§ **What this task involves**
What you return should be only the lines in the entries below between the one holding "[0:01.00-0:02.00]" and the one holding "[00:00:33.43 to 00:00:35.43]", ends included, with every picture left out.

§ **Record extracts**
■ ■ ■ ■ ■ ■ ■

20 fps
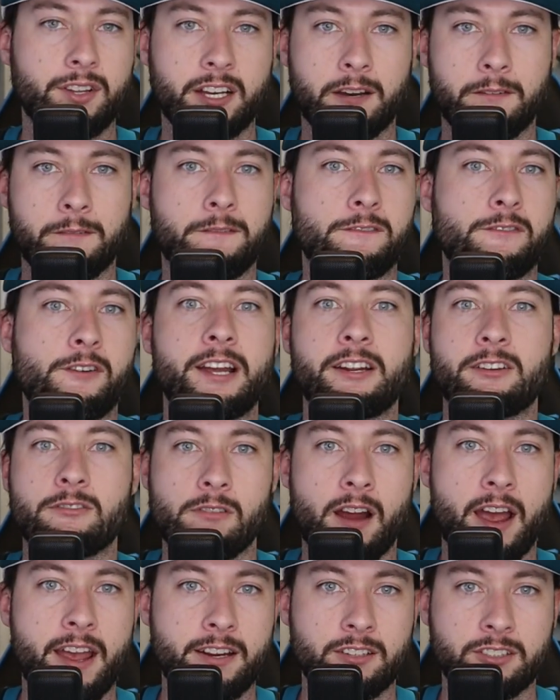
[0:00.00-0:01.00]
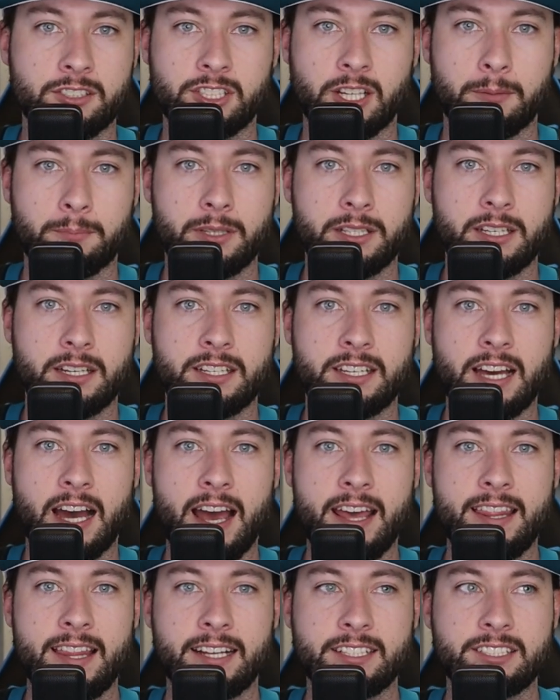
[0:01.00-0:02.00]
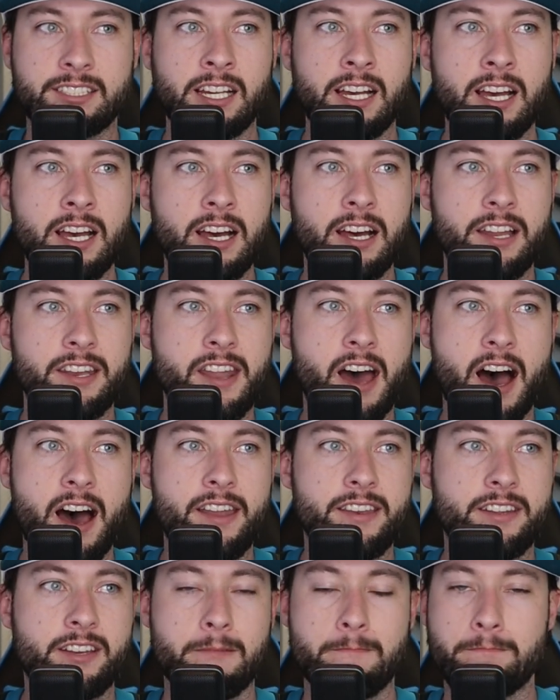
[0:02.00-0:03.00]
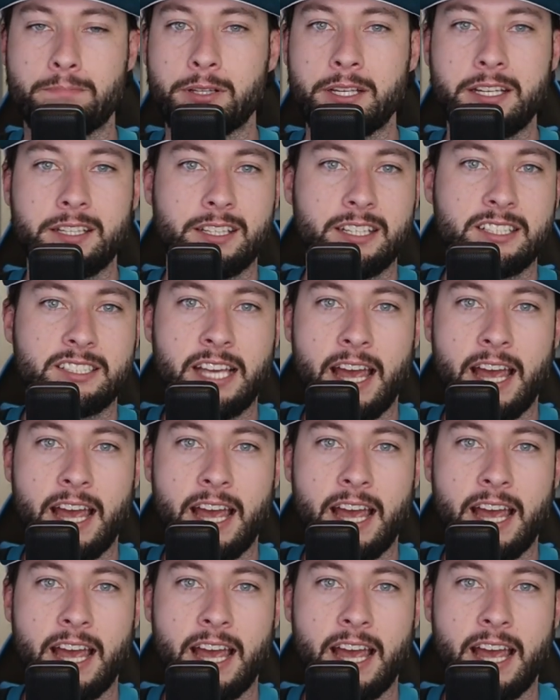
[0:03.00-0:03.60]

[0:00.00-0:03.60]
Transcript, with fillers: like a Frank Reich or something, a guy that's not completely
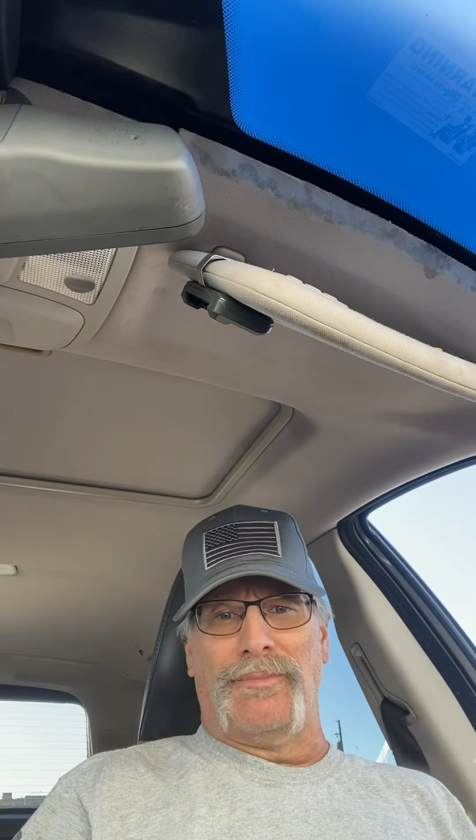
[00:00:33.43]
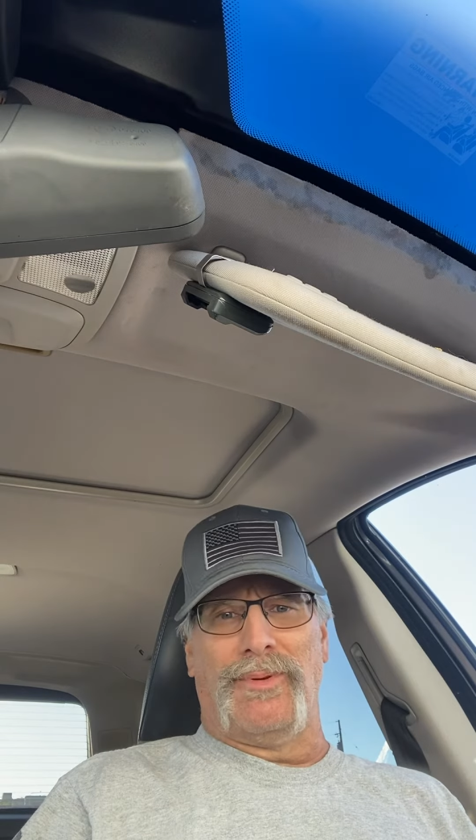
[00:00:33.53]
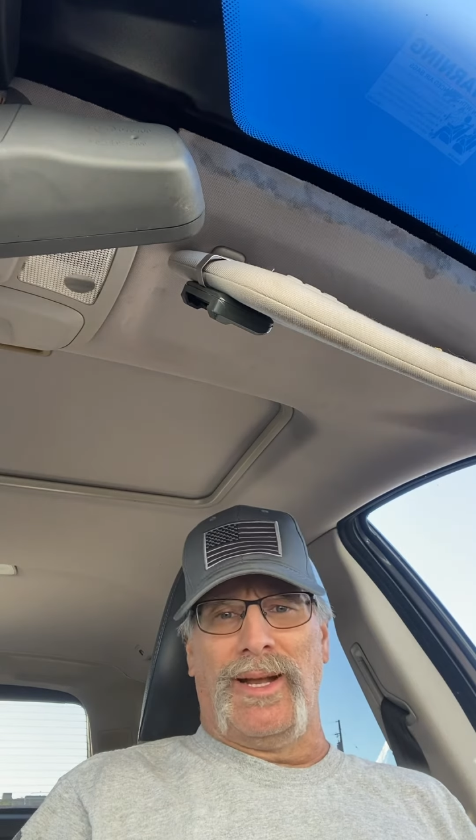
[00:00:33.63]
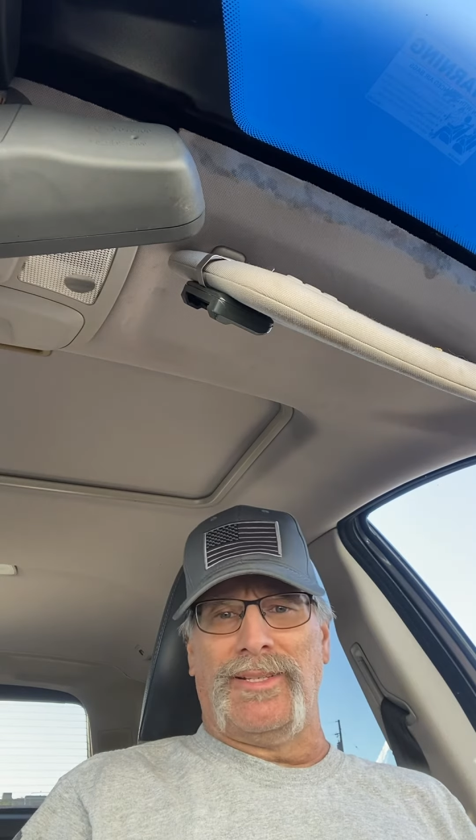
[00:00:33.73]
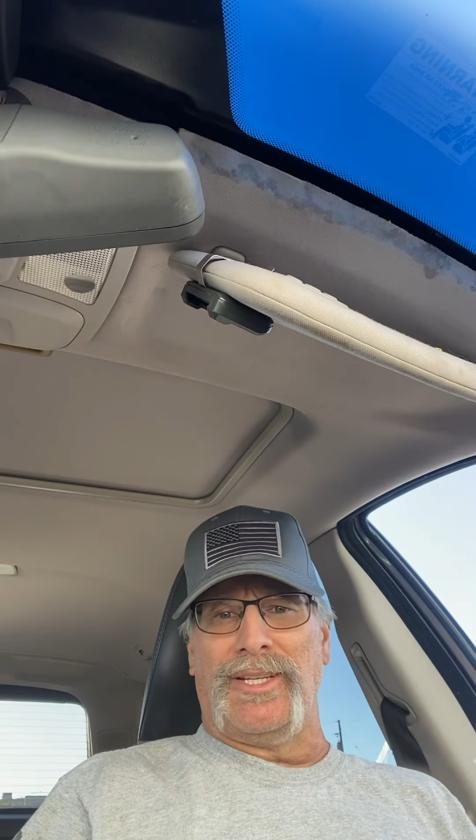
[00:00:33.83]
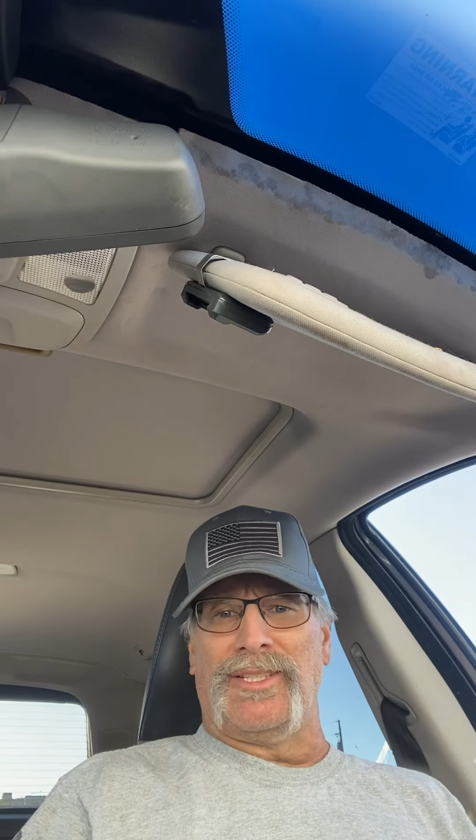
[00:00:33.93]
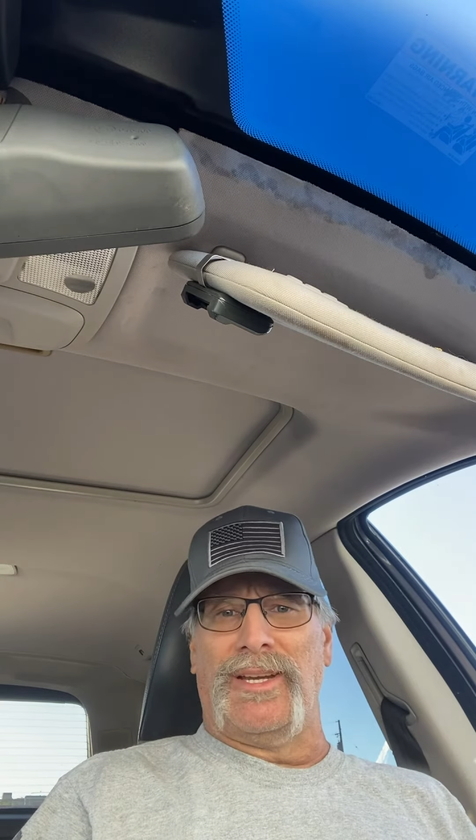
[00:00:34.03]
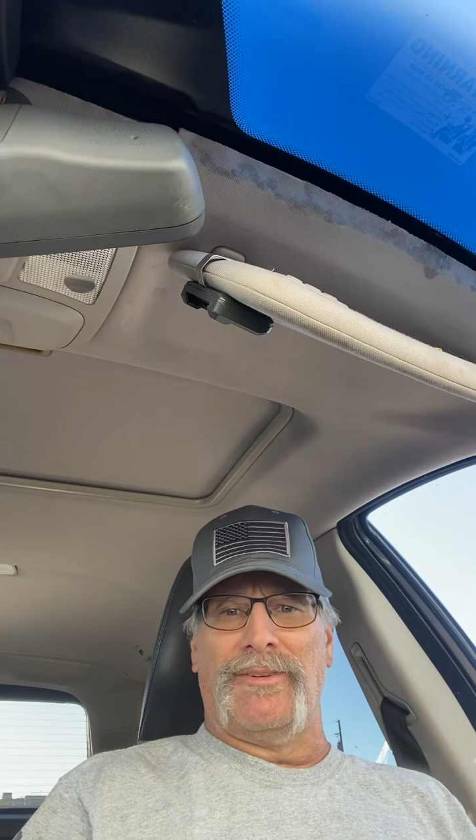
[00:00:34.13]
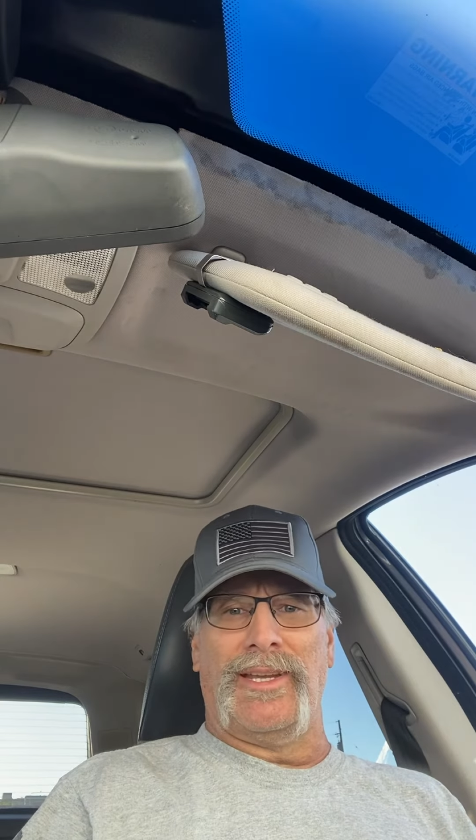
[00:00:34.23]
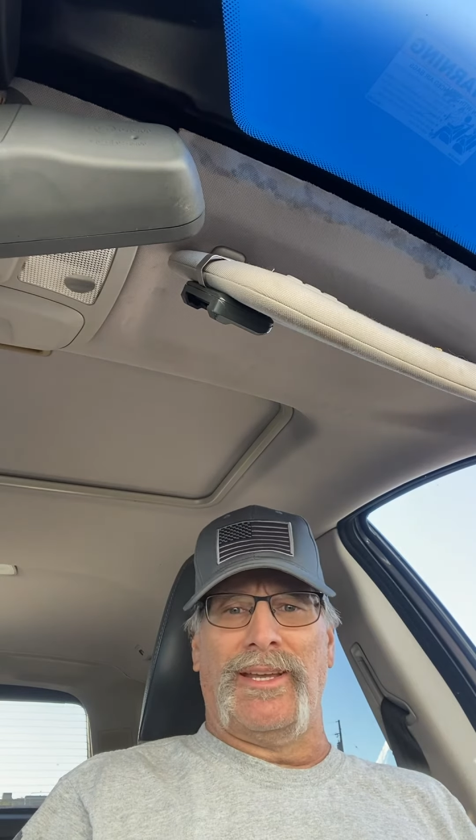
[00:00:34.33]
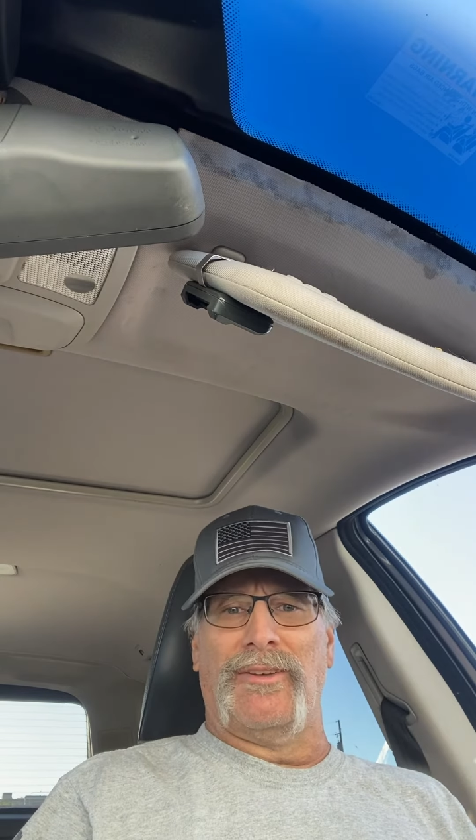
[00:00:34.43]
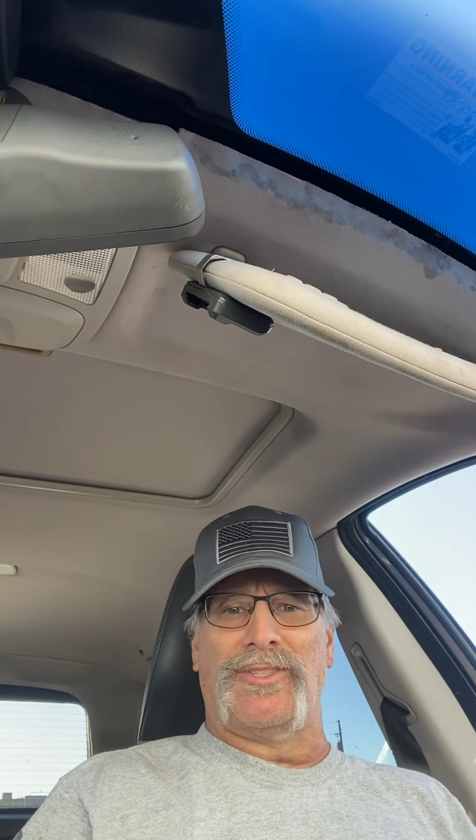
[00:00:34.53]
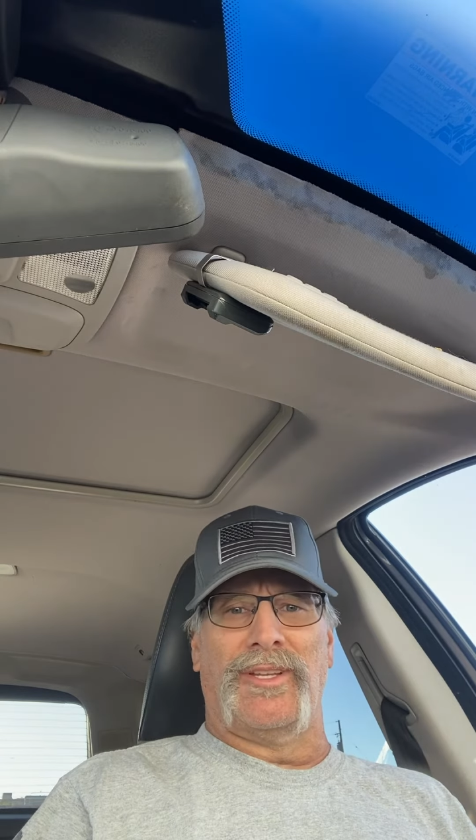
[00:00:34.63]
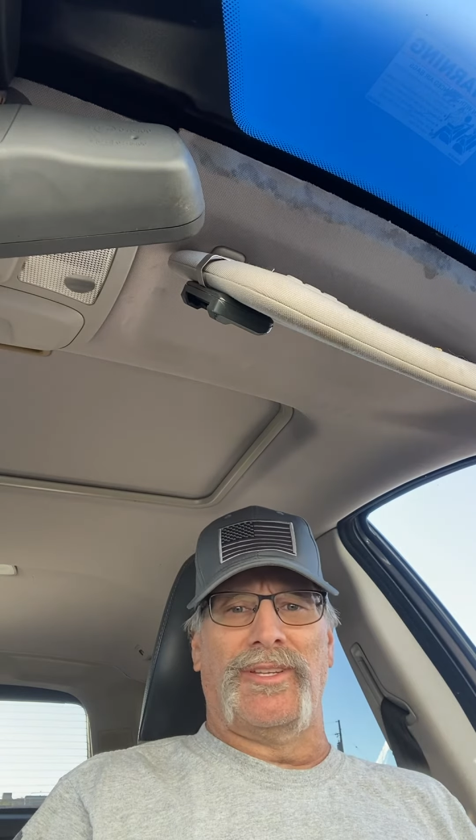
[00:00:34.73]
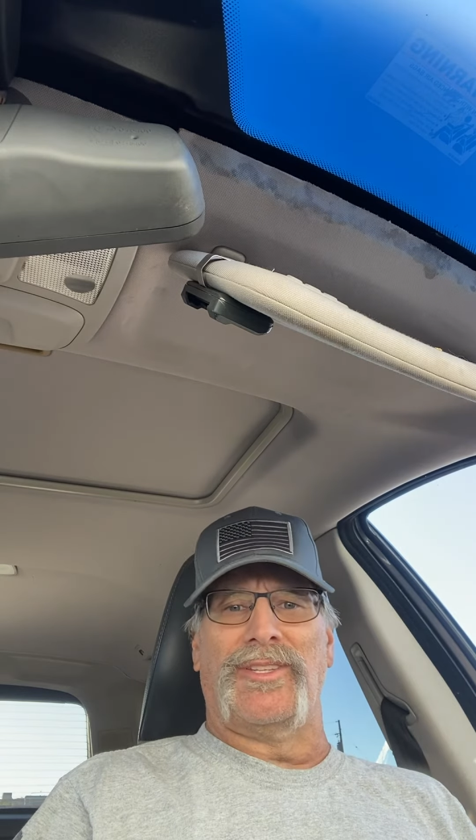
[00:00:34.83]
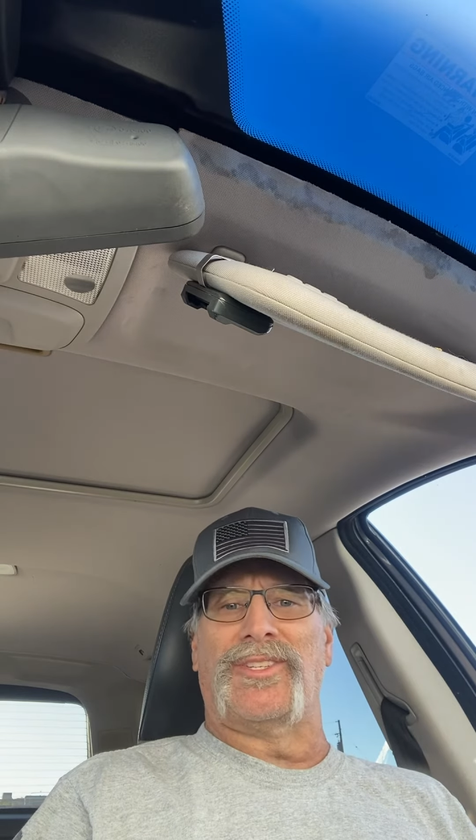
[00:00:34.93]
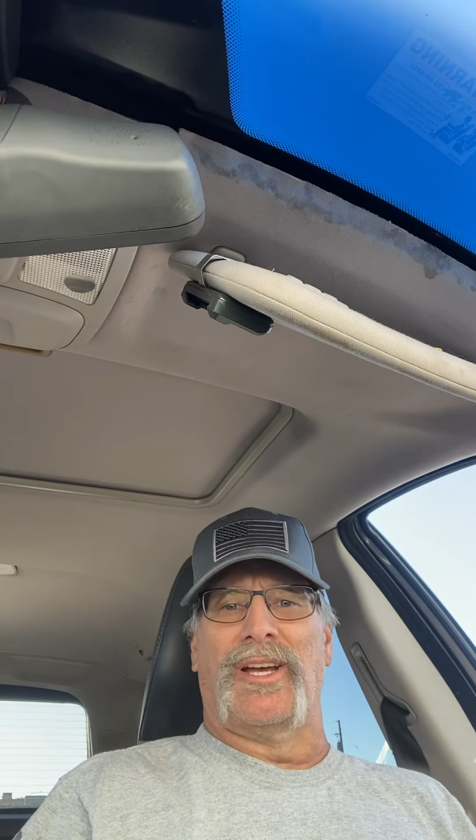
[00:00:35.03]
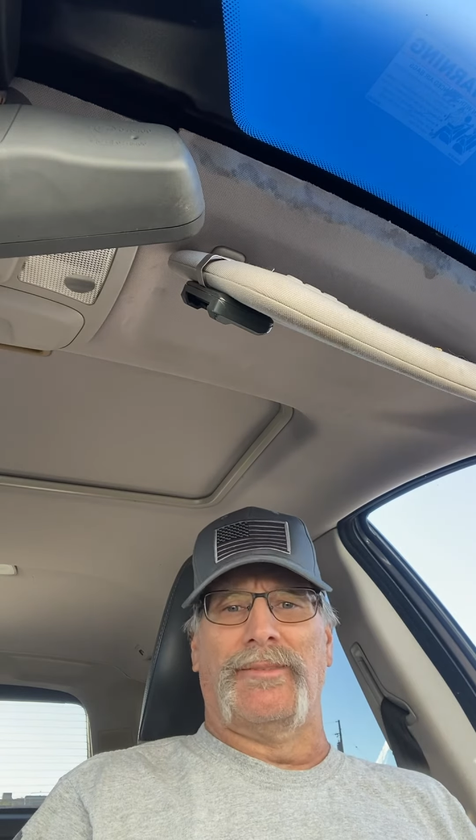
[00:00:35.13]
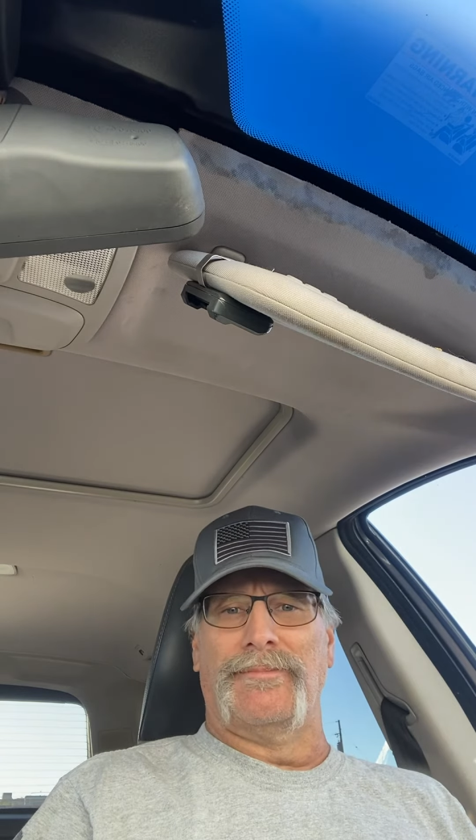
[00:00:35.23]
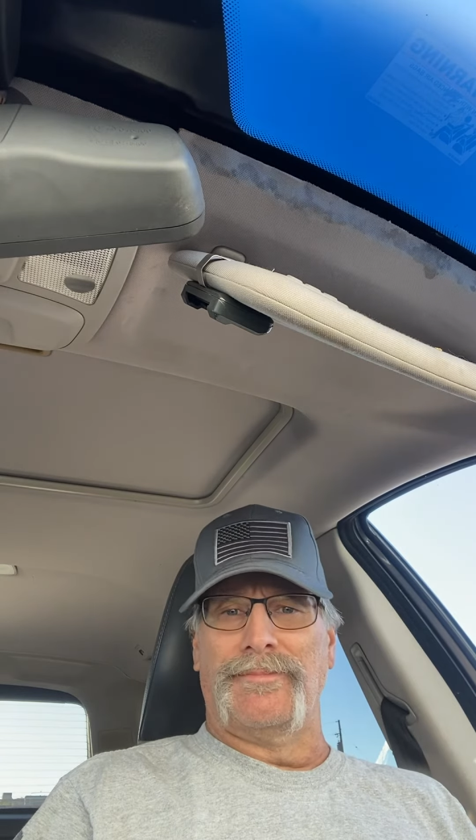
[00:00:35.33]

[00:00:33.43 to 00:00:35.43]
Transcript: projects and everything else under the sun.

■ ■ ■ ■ ■ ■ ■

§ **Answer for the task**
[0:01.00-0:02.00]
[0:02.00-0:03.00]
[0:03.00-0:03.60]

[0:00.00-0:03.60]
Transcript, with fillers: like a Frank Reich or something, a guy that's not completely
[00:00:33.43]
[00:00:33.53]
[00:00:33.63]
[00:00:33.73]
[00:00:33.83]
[00:00:33.93]
[00:00:34.03]
[00:00:34.13]
[00:00:34.23]
[00:00:34.33]
[00:00:34.43]
[00:00:34.53]
[00:00:34.63]
[00:00:34.73]
[00:00:34.83]
[00:00:34.93]
[00:00:35.03]
[00:00:35.13]
[00:00:35.23]
[00:00:35.33]

[00:00:33.43 to 00:00:35.43]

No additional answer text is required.